__Requirement__
Only the lines from the one bearing "[335.29-336.29s]" through the end of the entries should be output, exactly as they stand, and pictures should be skipped.

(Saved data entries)
=-=-=

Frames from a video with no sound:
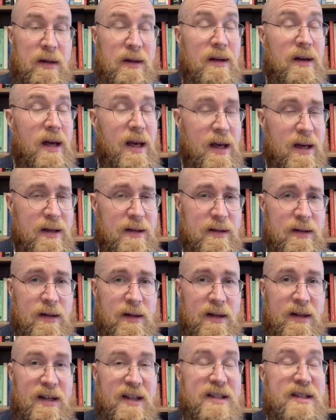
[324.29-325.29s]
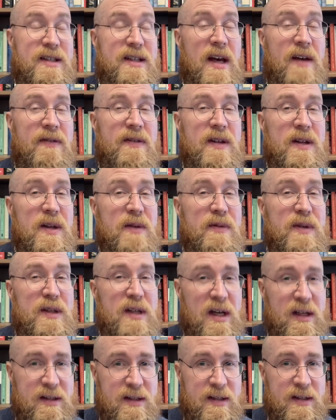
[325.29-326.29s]
and it's definitely
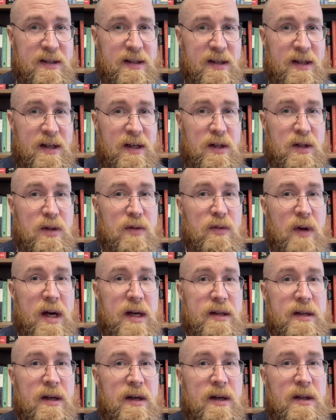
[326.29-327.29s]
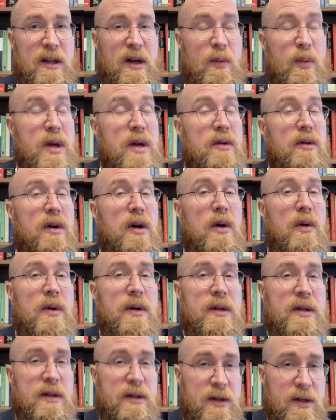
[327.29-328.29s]
redundant to write that we are
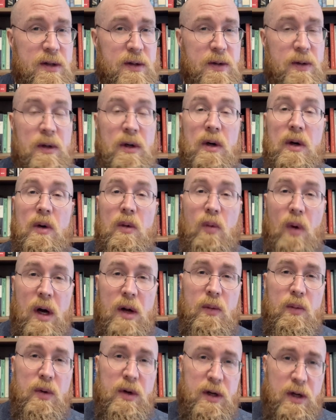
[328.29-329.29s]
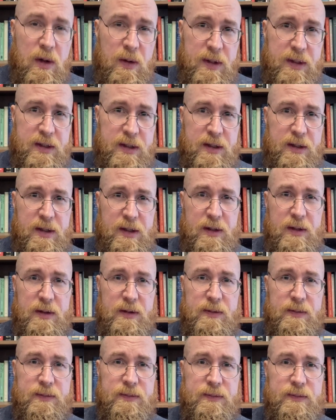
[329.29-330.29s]
going to do what we're going to do.
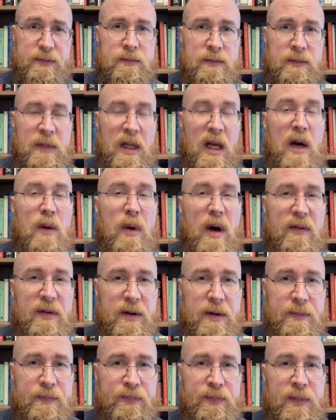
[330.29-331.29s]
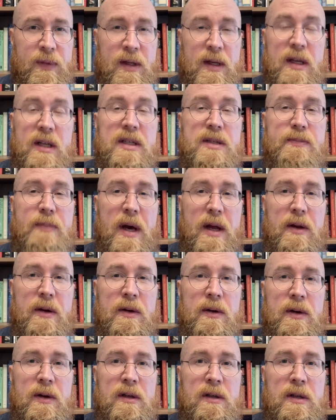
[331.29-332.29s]
However, it is
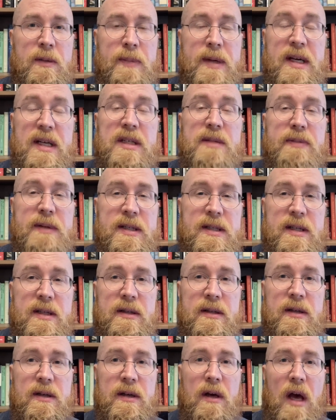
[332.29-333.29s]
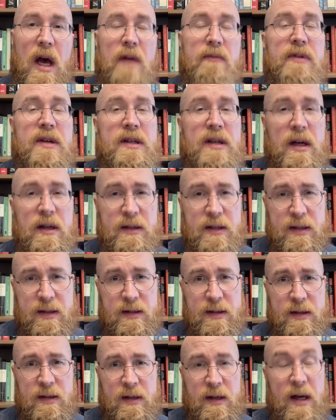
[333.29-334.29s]
better to be explicit and redundant
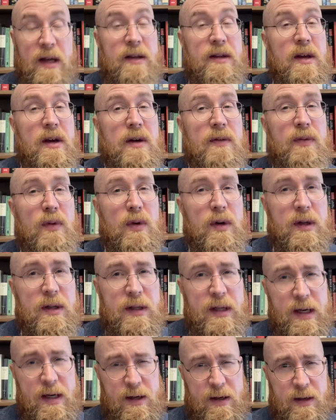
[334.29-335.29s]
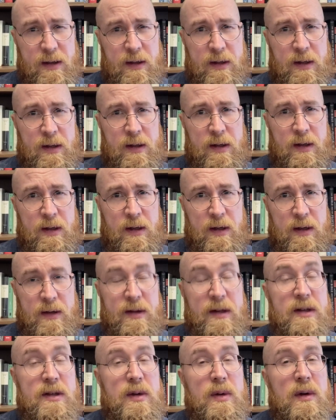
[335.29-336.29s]
and therefore clear
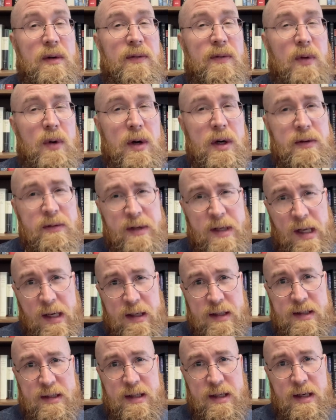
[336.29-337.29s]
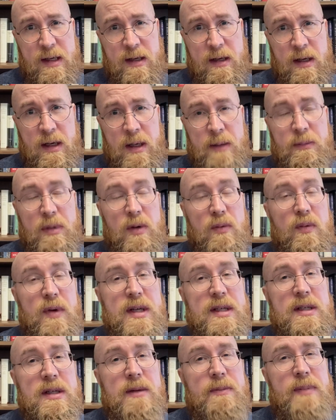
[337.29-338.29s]
than to avoid redundancy but
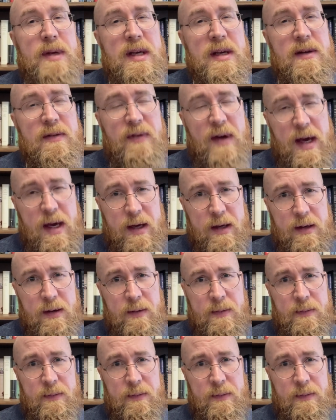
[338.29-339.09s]
risk being vague.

=-=-=

__Solved exercise__
[335.29-336.29s]
and therefore clear
[336.29-337.29s]
[337.29-338.29s]
than to avoid redundancy but
[338.29-339.09s]
risk being vague.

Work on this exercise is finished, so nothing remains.